I would just buy some seed and see what can grow in your area.


----------



## hiwall (Jun 15, 2012)

And don't forget that there is a good reason that many people buy the electric motor attachment for their hand grinders after the first year.


----------



## Starcreek (Feb 4, 2015)

timmie said:


> somebody forgot to tell the crows at my house.lol


Could be something different than what is grown around here. There are crows everywhere, but I just drove down a road between two harvested grain fields yesterday and looked to see if there were any birds gleaning the fields -- not a one, on maybe 50 acres of field.

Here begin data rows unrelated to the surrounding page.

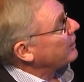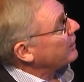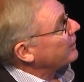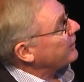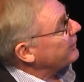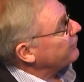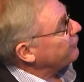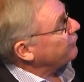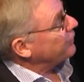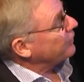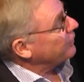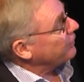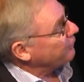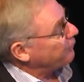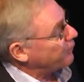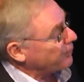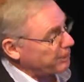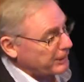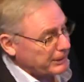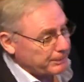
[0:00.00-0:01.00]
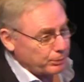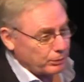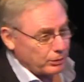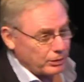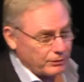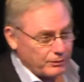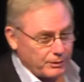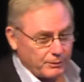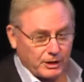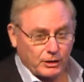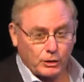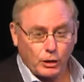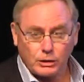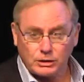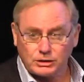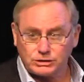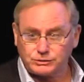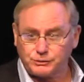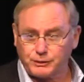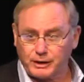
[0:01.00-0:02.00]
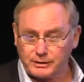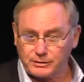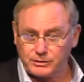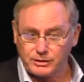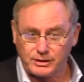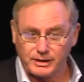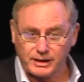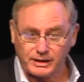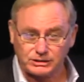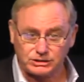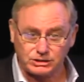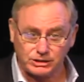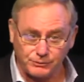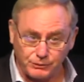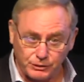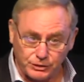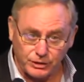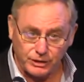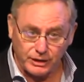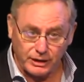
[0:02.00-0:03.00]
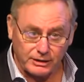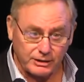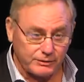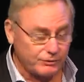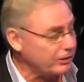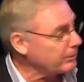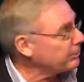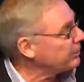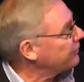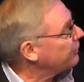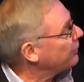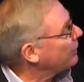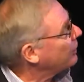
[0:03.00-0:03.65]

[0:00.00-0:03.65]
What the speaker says: That's for people, a college fund donation, if you're donating somebody forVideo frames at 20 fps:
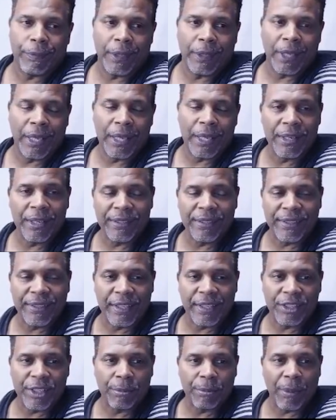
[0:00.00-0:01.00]

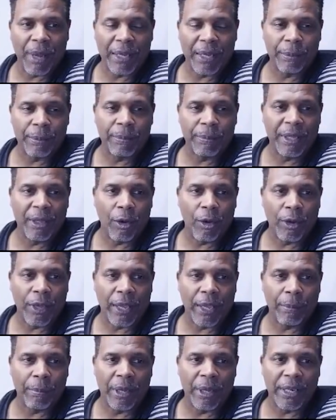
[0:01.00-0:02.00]
indecision might be
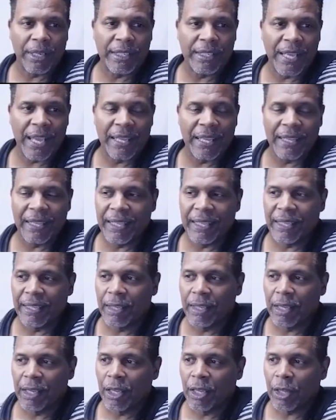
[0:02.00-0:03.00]
okay, but a daily
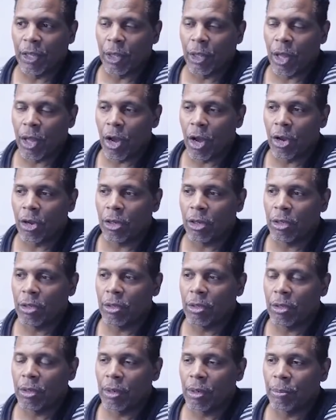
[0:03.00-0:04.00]
long,
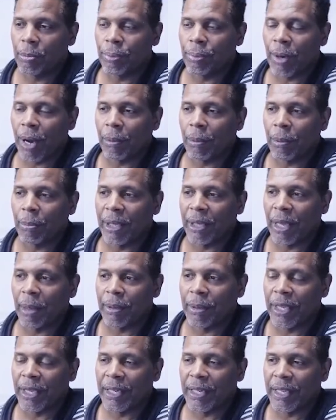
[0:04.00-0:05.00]
probably
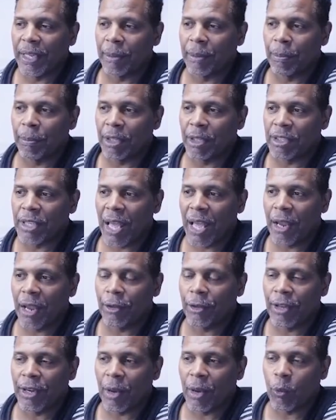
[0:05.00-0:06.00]
I'm getting in much higher
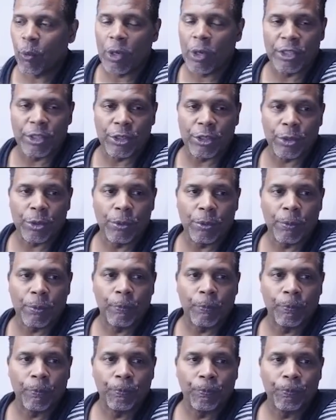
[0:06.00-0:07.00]
than I want to.
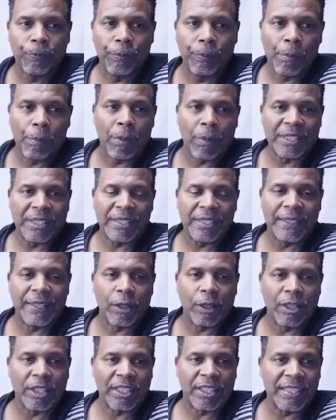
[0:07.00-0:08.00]
But
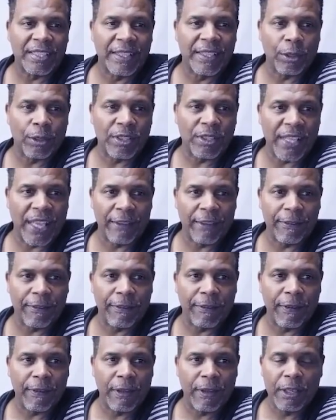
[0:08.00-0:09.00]
still, it's still
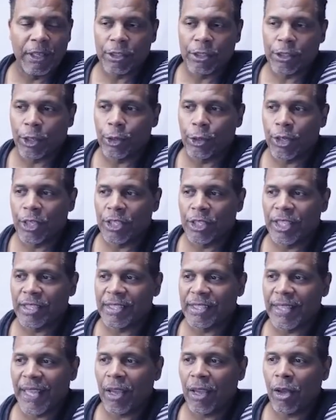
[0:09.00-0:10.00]
safe. So you could just
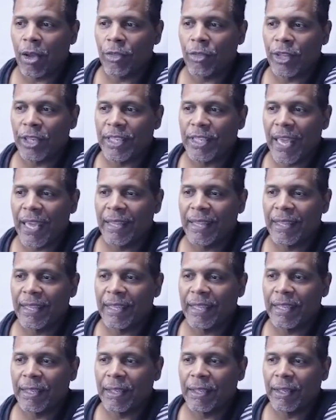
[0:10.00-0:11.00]
stay on the
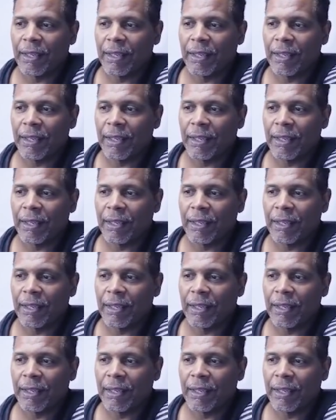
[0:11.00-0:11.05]
daily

Last year, we stopped by a corn field that had been harvested about 4 months earlier, and found whole ears of corn -- whole ears -- lying untouched in the field. With as many raccoons as we have around here, I was shocked that the corn was untouched. And there were no signs of deer or birds in that field, either.


----------



## crabapple (Jan 1, 2012)

What I found:

Corn ranks high on lists of food products most likely to contain GMOs, or genetically modified organisms. 

Since 1996, corn has been genetically modified, and according to the USDA, 93 percent of the corn crops planted in the United States contained GMOs in 2014. But keep in mind that most of that corn is field corn, much of which will be fed to animals, although some may be made into corn-based products like cereal.

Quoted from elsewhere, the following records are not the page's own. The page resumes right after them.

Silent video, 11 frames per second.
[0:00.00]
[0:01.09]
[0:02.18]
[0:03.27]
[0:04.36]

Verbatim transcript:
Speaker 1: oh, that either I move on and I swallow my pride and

Special: GMO Foods: Are We Unknowingly Poisoning Our Families? 

In 2011, Monsanto introduced GMO sweet corn, but according to the Non-GMO Project (NGP), a couple of years later it looked as if farmers were not embracing the product. Citing a 2013 Friends of the Earth study that looked at 70 different sweet corn products, including canned and frozen products, the study found that only two of the corn products contained GMOs.

“GMO sweet corn is genetically engineered to be herbicide resistant (Roundup Ready) and to produce its own insecticide (Bt Toxin). Like all GMOs, genetically modified sweet corn has not been thoroughly tested to ensure that it is safe for consumption,” NGP reported. 

“Monsanto’s genetically engineered sweet corn appears to be a big flop in the United States," said Friends of the Earth's Lisa Archer. "Companies here are starting to reject genetically engineered foods, and rightly so. They know their customers, particularly parents, are leery of unlabeled, poorly studied GMOs.”

Special: Are We Unknowingly Poisoning Our Families With GMO Foods?


The same did not hold true in Canadian stores and roadside stands in 2013. The Canadian Biotechnology Action Network examined 43 samples of “conventional fresh, sweet corn,” and found that 15, or about 35 percent, contained GMOs. 

NGP has created a program that allows companies to certify their project as being GMO-free. There are numerous corn products – everything from popcorn to corn syrup and corn flakes – that have taken advantage of that labeling to promote their products. 

Special: GMO Foods: Are We Unknowingly Poisoning Our Families? 


Read more: Is All American Corn GMO?


----------



## JustCliff (May 21, 2011)

Starcreek said:


> Could be something different than what is grown around here. There are crows everywhere, but I just drove down a road between two harvested grain fields yesterday and looked to see if there were any birds gleaning the fields -- not a one, on maybe 50 acres of field.
> 
> Last year, we stopped by a corn field that had been harvested about 4 months earlier, and found whole ears of corn -- whole ears -- lying untouched in the field. With as many raccoons as we have around here, I was shocked that the corn was untouched. And there were no signs of deer or birds in that field, either.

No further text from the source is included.